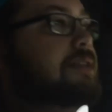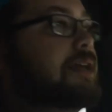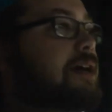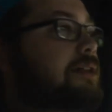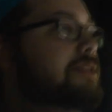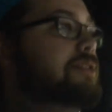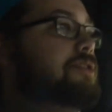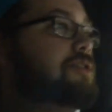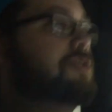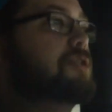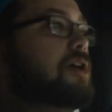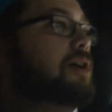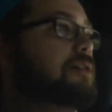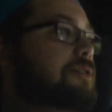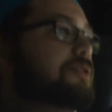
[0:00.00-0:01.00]
tell that the
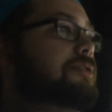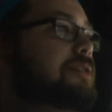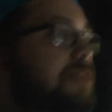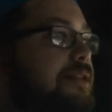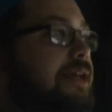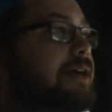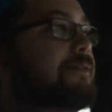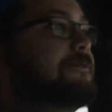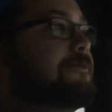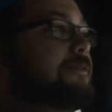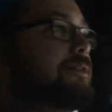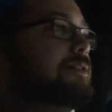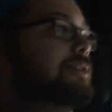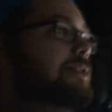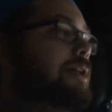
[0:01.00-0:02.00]
shocks are stiff,
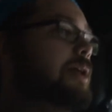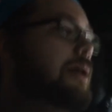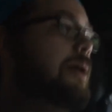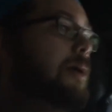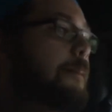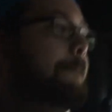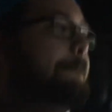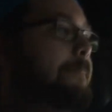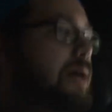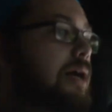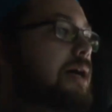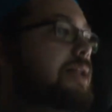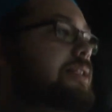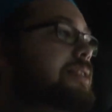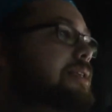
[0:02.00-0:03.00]

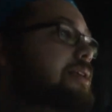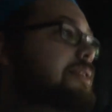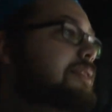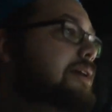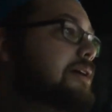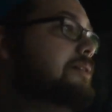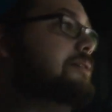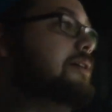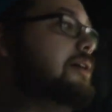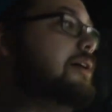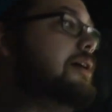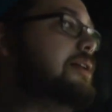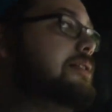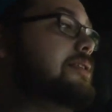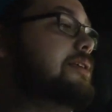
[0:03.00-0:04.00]
but they're
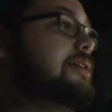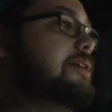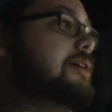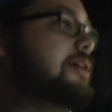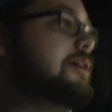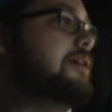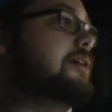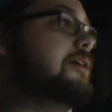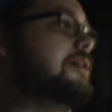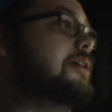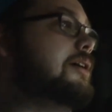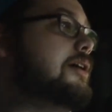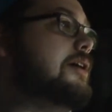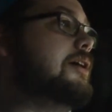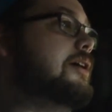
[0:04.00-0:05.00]
not
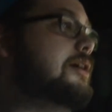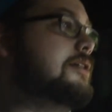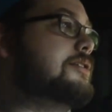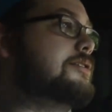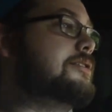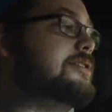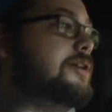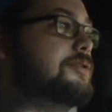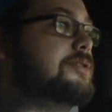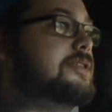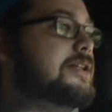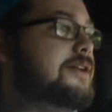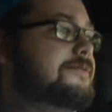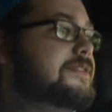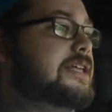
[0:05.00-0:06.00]
so
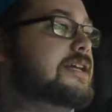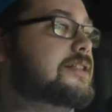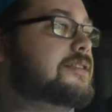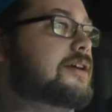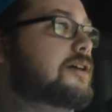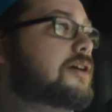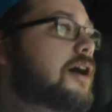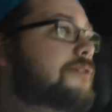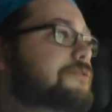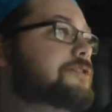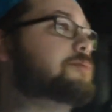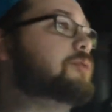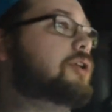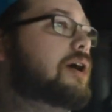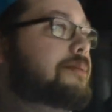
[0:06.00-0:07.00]
stiff that it's
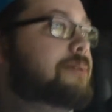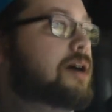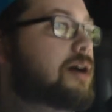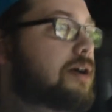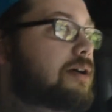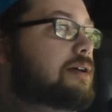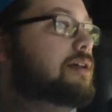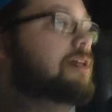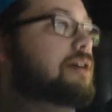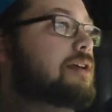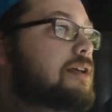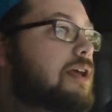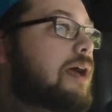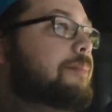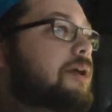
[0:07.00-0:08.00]
uncomfortable. I'm
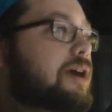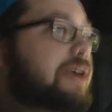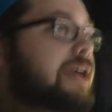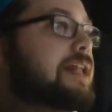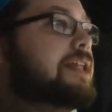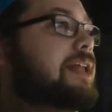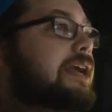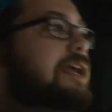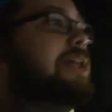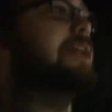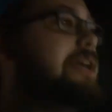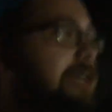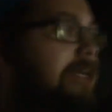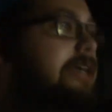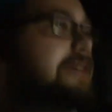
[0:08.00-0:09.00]
not getting
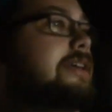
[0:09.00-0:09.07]
any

◆ **The task**
The records above are to be transcribed exactly, with every picture left out.

◆ **Solution to this exercise**
[0:00.00-0:01.00]
tell that the
[0:01.00-0:02.00]
shocks are stiff,
[0:02.00-0:03.00]

[0:03.00-0:04.00]
but they're
[0:04.00-0:05.00]
not
[0:05.00-0:06.00]
so
[0:06.00-0:07.00]
stiff that it's
[0:07.00-0:08.00]
uncomfortable. I'm
[0:08.00-0:09.00]
not getting
[0:09.00-0:09.07]
any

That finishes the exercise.